INSTRUCTIONS FOR THE TASK:
Exact copy, pictures excluded: reproduce every record below.

STORED DATA:
======

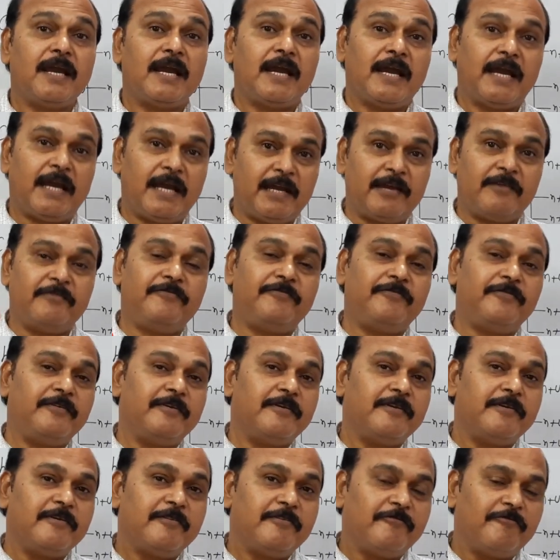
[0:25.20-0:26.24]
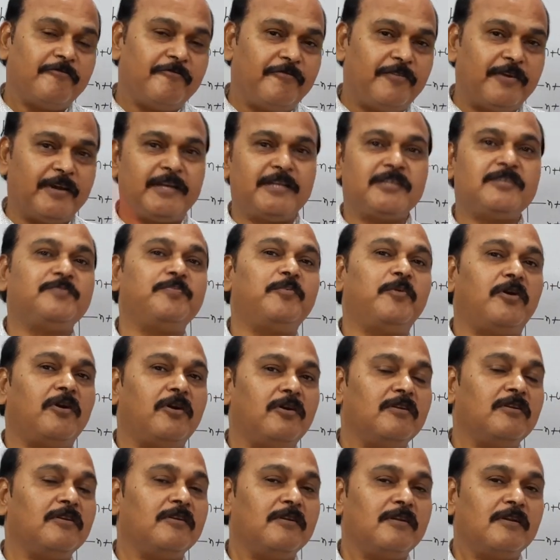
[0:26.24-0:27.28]
have very
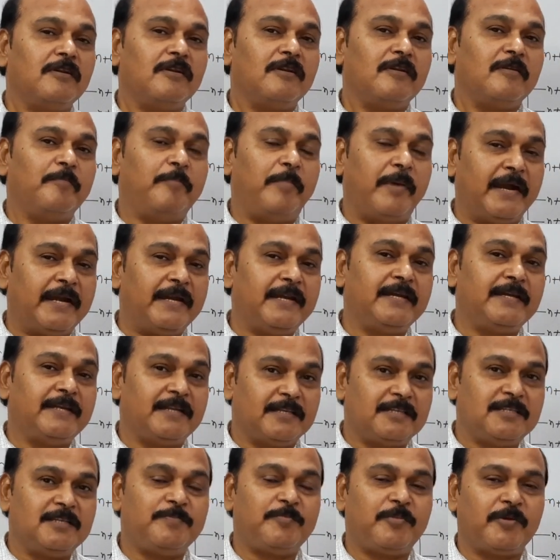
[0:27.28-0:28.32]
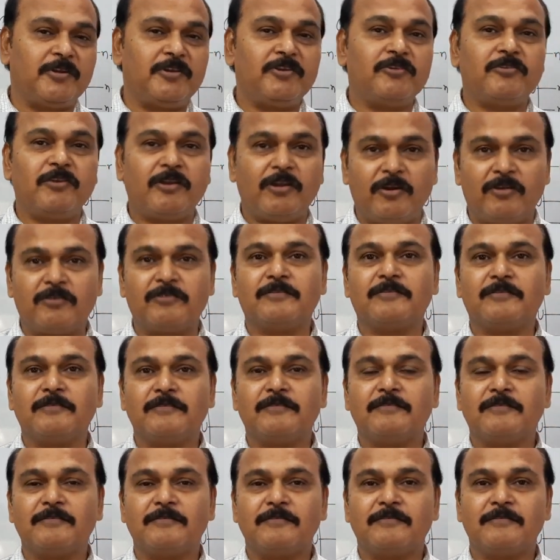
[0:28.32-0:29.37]
small binding energy per nucleon.
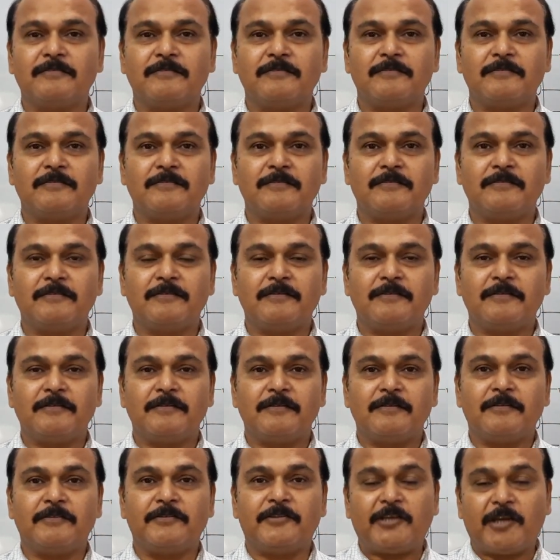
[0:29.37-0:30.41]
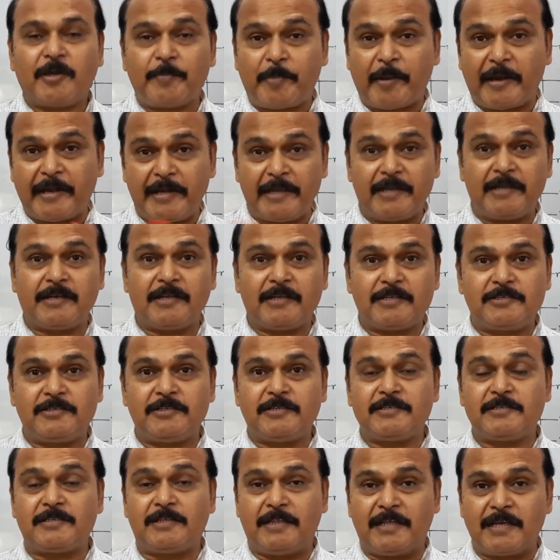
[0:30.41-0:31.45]
Their binding energy
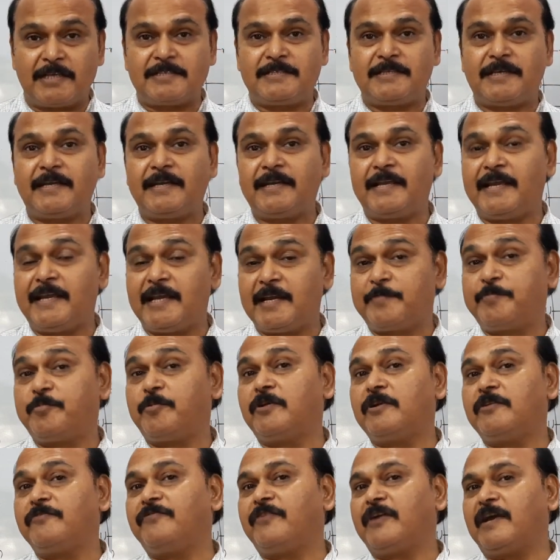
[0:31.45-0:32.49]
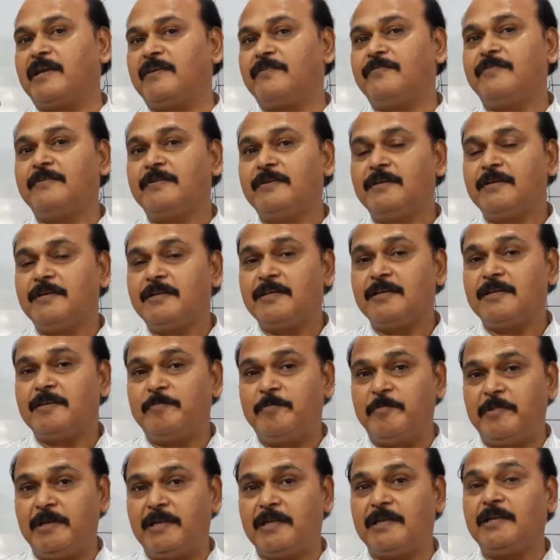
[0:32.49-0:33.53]
is less than 8.5
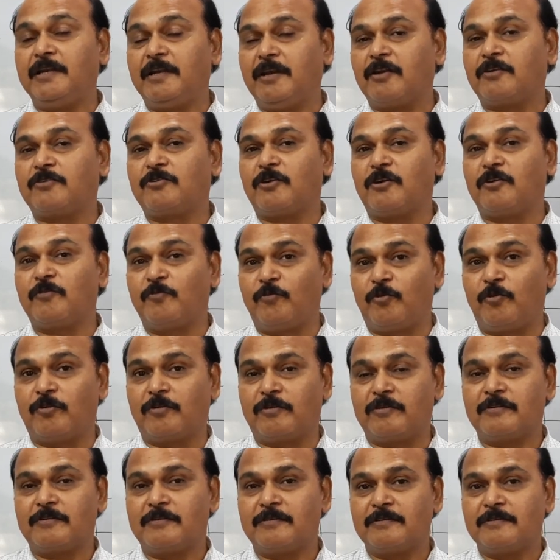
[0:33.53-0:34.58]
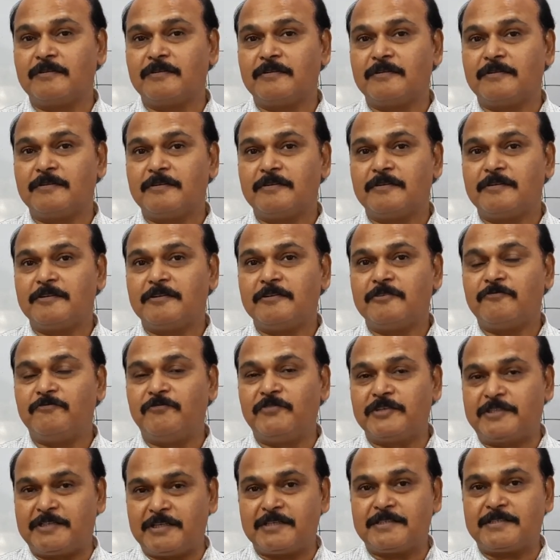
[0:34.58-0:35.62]
million electron volt,
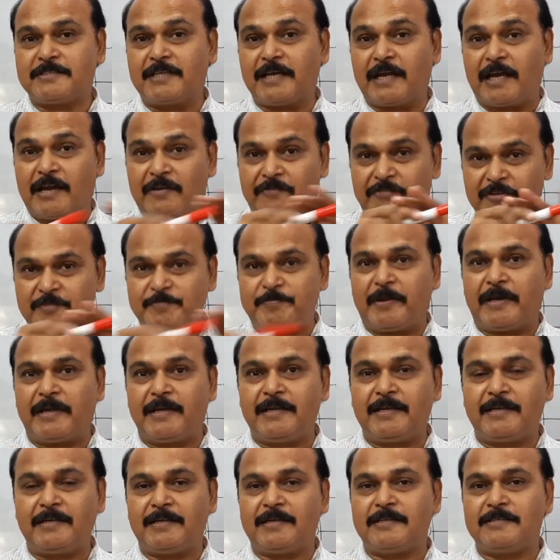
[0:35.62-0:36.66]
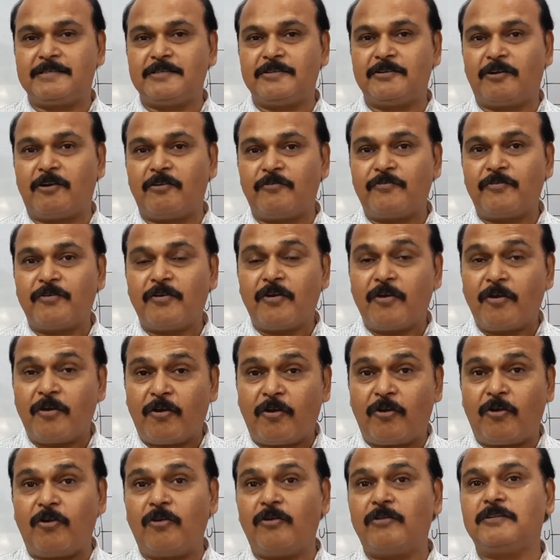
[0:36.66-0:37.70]
which is the average binding energy of
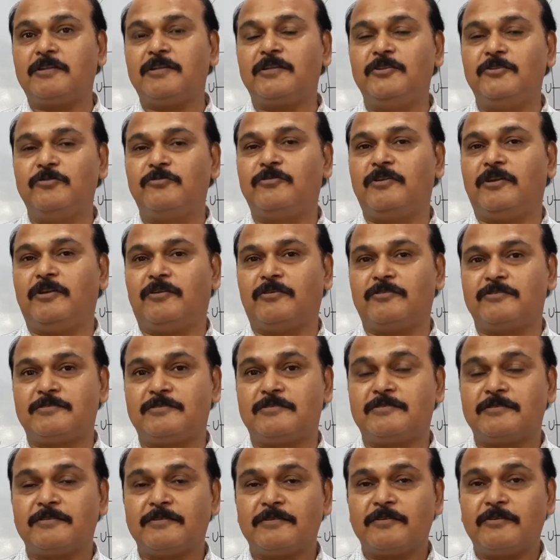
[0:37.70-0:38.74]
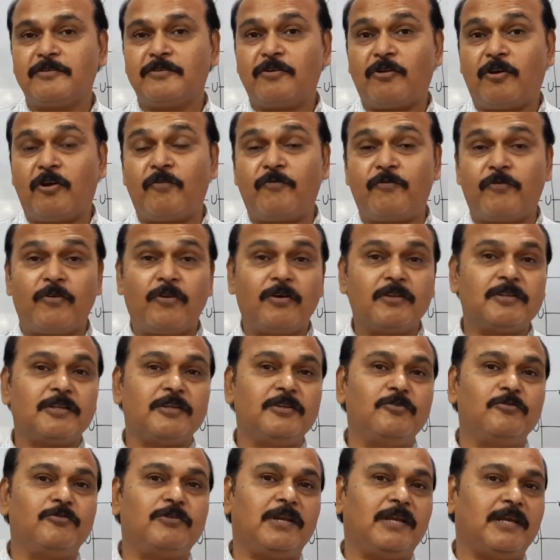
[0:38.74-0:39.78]
all the nucleons of all the
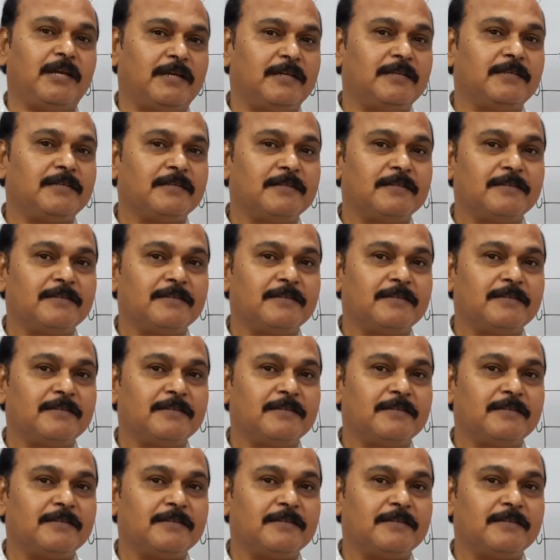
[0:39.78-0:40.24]
nuclei.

======

SOLUTION TO THIS TASK:
[0:25.20-0:26.24]
[0:26.24-0:27.28]
have very
[0:27.28-0:28.32]
[0:28.32-0:29.37]
small binding energy per nucleon.
[0:29.37-0:30.41]
[0:30.41-0:31.45]
Their binding energy
[0:31.45-0:32.49]
[0:32.49-0:33.53]
is less than 8.5
[0:33.53-0:34.58]
[0:34.58-0:35.62]
million electron volt,
[0:35.62-0:36.66]
[0:36.66-0:37.70]
which is the average binding energy of
[0:37.70-0:38.74]
[0:38.74-0:39.78]
all the nucleons of all the
[0:39.78-0:40.24]
nuclei.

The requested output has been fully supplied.